[Saved entries]
####

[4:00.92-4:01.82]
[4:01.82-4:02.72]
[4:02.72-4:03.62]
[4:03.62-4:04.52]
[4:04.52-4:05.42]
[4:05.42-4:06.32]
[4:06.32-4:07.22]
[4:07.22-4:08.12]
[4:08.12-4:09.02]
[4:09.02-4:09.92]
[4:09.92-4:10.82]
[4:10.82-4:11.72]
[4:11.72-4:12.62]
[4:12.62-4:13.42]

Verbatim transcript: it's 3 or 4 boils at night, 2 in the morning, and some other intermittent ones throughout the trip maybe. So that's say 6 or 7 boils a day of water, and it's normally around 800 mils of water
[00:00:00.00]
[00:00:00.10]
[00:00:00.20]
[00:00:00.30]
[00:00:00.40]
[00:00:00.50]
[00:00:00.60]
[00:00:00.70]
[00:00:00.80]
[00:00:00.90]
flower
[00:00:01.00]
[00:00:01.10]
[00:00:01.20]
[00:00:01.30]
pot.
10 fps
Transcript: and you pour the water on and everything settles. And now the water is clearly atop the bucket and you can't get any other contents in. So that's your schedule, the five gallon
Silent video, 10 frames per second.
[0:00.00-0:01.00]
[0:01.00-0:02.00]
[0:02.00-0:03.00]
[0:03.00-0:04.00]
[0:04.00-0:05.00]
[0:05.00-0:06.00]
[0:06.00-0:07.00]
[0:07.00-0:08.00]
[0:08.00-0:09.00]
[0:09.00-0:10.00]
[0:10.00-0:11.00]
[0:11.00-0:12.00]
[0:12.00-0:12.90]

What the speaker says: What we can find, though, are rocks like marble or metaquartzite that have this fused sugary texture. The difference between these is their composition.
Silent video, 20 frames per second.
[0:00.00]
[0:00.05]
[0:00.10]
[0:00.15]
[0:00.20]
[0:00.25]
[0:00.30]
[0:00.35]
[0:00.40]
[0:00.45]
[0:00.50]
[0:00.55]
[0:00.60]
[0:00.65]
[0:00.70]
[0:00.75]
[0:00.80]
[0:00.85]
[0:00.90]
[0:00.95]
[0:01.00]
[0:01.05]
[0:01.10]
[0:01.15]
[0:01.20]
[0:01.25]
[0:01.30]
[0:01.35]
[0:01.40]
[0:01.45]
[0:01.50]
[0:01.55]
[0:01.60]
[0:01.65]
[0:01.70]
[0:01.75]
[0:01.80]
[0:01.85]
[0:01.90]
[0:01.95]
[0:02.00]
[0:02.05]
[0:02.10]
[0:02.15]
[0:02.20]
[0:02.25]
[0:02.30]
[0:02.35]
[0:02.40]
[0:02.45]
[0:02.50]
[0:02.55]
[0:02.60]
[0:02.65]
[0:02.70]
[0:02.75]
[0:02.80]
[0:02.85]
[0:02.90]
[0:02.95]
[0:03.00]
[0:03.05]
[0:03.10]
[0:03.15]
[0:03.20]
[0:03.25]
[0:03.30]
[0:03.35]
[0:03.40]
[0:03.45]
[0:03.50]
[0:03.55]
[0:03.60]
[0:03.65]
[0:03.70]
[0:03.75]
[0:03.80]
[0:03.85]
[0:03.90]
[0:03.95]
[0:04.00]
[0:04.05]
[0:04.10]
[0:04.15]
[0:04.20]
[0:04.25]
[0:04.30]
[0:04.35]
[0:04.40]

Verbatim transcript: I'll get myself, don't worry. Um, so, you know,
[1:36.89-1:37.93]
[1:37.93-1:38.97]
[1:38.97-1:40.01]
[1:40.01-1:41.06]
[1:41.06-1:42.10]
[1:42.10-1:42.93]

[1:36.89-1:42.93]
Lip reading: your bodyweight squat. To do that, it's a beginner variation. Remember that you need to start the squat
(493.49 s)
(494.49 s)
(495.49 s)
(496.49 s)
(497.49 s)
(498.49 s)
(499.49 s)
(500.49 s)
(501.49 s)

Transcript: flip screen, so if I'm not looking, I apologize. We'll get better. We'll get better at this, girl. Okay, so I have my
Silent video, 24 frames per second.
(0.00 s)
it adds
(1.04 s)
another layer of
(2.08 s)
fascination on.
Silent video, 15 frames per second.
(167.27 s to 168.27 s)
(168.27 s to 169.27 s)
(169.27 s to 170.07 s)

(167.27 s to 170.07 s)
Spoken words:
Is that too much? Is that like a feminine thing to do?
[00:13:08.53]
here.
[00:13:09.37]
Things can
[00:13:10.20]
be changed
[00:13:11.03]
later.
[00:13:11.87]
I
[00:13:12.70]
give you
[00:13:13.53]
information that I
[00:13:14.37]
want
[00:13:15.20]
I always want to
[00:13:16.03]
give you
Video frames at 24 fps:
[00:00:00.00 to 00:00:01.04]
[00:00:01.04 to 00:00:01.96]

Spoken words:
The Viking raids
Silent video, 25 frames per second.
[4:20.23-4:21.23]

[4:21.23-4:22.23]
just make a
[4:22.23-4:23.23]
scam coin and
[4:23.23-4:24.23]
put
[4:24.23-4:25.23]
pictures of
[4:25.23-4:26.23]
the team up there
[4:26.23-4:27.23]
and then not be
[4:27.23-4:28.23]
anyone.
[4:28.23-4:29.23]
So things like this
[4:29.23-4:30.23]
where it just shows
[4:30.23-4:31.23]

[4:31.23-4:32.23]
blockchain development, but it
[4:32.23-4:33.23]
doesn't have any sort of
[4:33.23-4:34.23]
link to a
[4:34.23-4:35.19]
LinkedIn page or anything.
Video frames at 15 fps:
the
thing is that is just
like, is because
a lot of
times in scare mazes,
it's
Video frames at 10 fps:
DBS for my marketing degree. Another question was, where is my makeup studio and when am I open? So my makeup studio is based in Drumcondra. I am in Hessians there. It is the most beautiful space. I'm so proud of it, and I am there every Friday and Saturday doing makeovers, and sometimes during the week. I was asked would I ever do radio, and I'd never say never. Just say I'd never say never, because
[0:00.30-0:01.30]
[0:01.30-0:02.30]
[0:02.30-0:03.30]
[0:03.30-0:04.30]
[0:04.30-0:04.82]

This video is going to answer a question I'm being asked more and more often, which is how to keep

####

• TRY IT
Take every line above carrying "Verbatim" and return it.

• TASK OUTPUT
Verbatim transcript: it's 3 or 4 boils at night, 2 in the morning, and some other intermittent ones throughout the trip maybe. So that's say 6 or 7 boils a day of water, and it's normally around 800 mils of water
Verbatim transcript: I'll get myself, don't worry. Um, so, you know,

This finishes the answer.